Hospice patients are cared for by a team consisting of a physician, a nurse, social workers, counselors, home health aides, clergy, therapists, and volunteers. Each one provides assistance based on his or her own area of expertise. In addition, hospices provide medications, supplies, equipment, and other services related to the terminal illness.
Does hospice provide care 24 hours a day, 7 days a week?
RMH has experienced staff members on call 24 hours a day, 7 days a week, 365 days a year. Hospice care does not include a nurse in the home 24/7. However, if additional caregiving support is needed, hospice professionals can assist the family in making decisions regarding transitional care such as private duty caregivers, assisted living care, nursing home care, etc.
Does hospice do anything to make death come sooner?
Hospice neither hastens nor postpones dying. Just as doctors and midwives lend support and expertise during the time of child birth, hospice provides its presence and specialized knowledge during the dying process.
Is caring for the patient at home the only place hospice care can be delivered?
No. RMH cares for patients in a variety of settings. Whether in their own home, a nursing facility, assisted living facility, or a hospital we provide exceptional healthcare attention and compassionate support during this process of life.
How does hospice “manage pain”?
RMH believes that emotional and spiritual pain are just as real and in need of attention as physical pain, so we address each. Hospice nurses and doctors are up to date on the latest medications and devices for pain and symptom relief. In addition, physical and occupational therapists can assist patients to be as mobile and self sufficient as they wish, and they are sometimes joined by specialists schooled in music therapy, art therapy, massage, diet counseling, and pet therapy. Finally, various counselors, including clergy, are available to assist family members as well as patients.
What is hospice’s success rate in battling pain?
Very high. Using some combination of medications, counseling and therapies, most patients can attain a level of comfort that is acceptable to them.
Will medications prevent the patient from being able to talk or know what’s happening?
Usually not. It is the goal of RMH to have the patient as pain free and alert as possible. By constantly consulting with the patient, we have been very successful in reaching this goal.
Is hospice affiliated with any religious organization?
RMH is not affiliated with any religious organization.
Is hospice care covered by insurance?
Hospice coverage is widely available. It is provided by Medicare nationwide, by the Medicaid Advantage Program in Oklahoma (RMH is an approved OK provider), and by most private insurance companies. To be sure of coverage, families should, of course, check with their employer or health insurance provider. Remember, RMH does not discriminate based on the ability of a patient to pay for services.
If the patient is eligible for Medicare, will there be any additional expense to be paid?

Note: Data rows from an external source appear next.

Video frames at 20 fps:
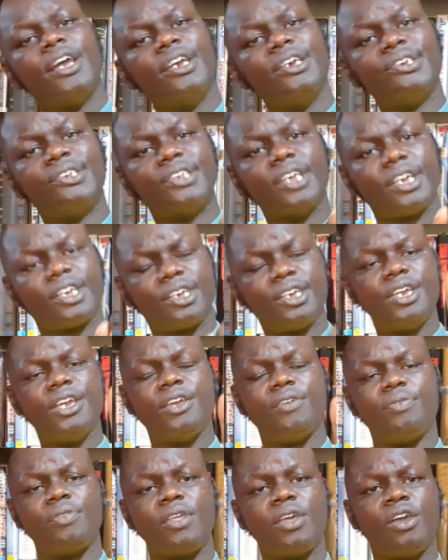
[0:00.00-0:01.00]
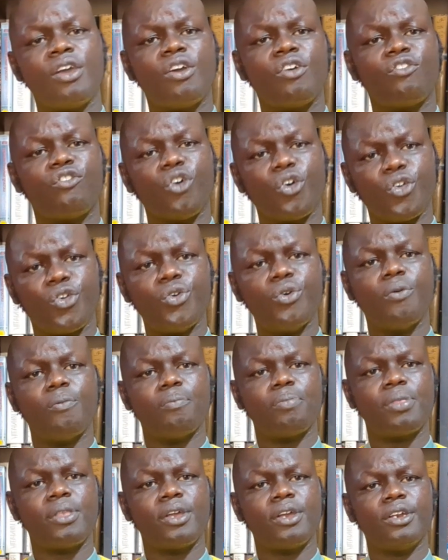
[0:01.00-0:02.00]
is the key for you
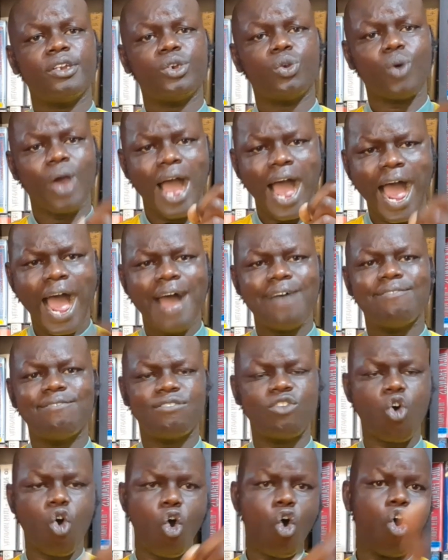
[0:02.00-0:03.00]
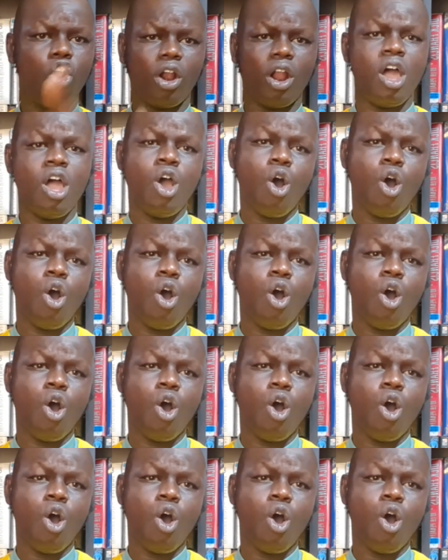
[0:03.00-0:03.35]
to have all.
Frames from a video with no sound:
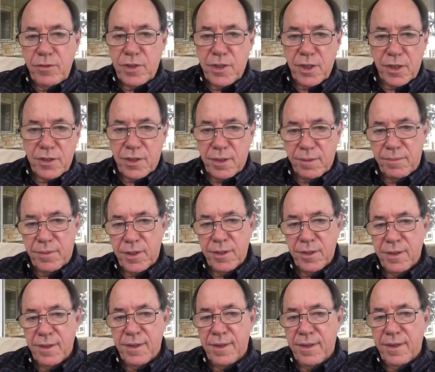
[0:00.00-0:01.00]
systems
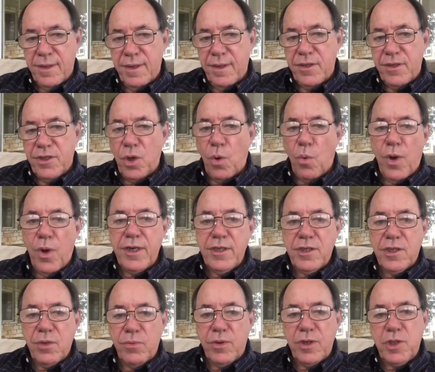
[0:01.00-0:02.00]
so what is
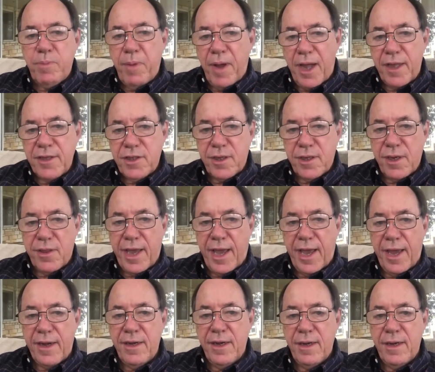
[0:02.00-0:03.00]
the response to that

The Medicare Hospice Benefit covers the full scope of medical and support services for a life-limiting illness. Hospice care also supports the family and loved ones of the person through a variety of services. This benefit covers almost all aspects of hospice care with no expense to the patient or family. RMH never bills the family for services we provide.
If the patient is not covered by Medicare or any other health insurance, will hospice still provide care?

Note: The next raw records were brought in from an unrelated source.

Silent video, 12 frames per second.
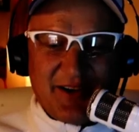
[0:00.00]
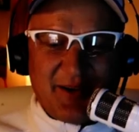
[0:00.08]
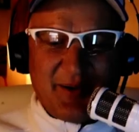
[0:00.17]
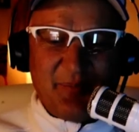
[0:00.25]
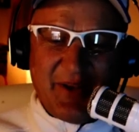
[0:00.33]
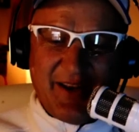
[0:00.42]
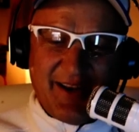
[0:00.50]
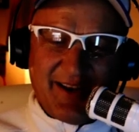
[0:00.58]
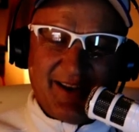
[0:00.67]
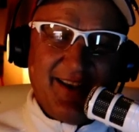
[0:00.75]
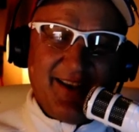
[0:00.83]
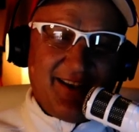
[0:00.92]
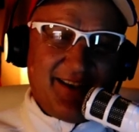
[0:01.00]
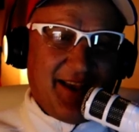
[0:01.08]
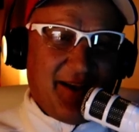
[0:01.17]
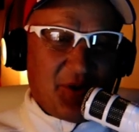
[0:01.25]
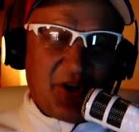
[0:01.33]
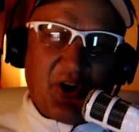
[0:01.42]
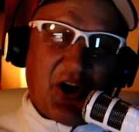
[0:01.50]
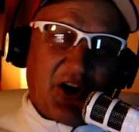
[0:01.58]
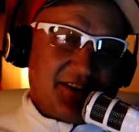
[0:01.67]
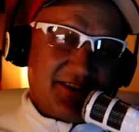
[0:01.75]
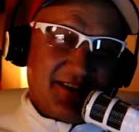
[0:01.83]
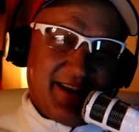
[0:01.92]
competing,
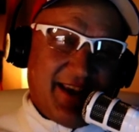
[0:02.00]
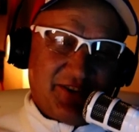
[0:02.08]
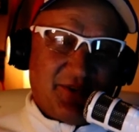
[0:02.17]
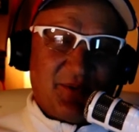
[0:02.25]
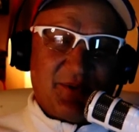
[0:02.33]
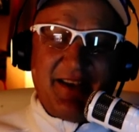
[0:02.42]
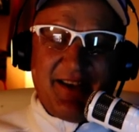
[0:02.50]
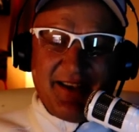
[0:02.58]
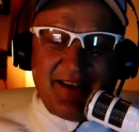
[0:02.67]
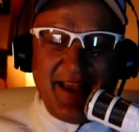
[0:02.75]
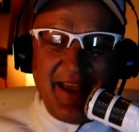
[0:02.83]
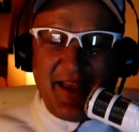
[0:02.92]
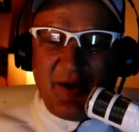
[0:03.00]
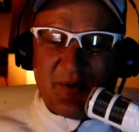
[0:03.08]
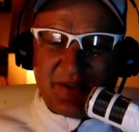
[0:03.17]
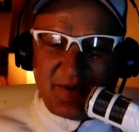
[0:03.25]
regardless of the age. It was it was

The first thing hospice will do is assist families in finding out whether the patient is eligible for insurance coverage and/or resources they may not be aware of. RMH will provide hospice care for anyone without coverage, using money raised through memorial and individual charitable donations, grants and foundation gifts.
Does hospice provide any help to the family after the patient dies?
Yes. RMH provides continuing contact and support for caregivers and family members for at least 13 months following the death of a loved one. In addition, RMH sponsors monthly grief support groups for our patient’s family members and friends. These monthly meetings are also open to anyone in the community who has experienced a death of a family member, a friend, or similar losses.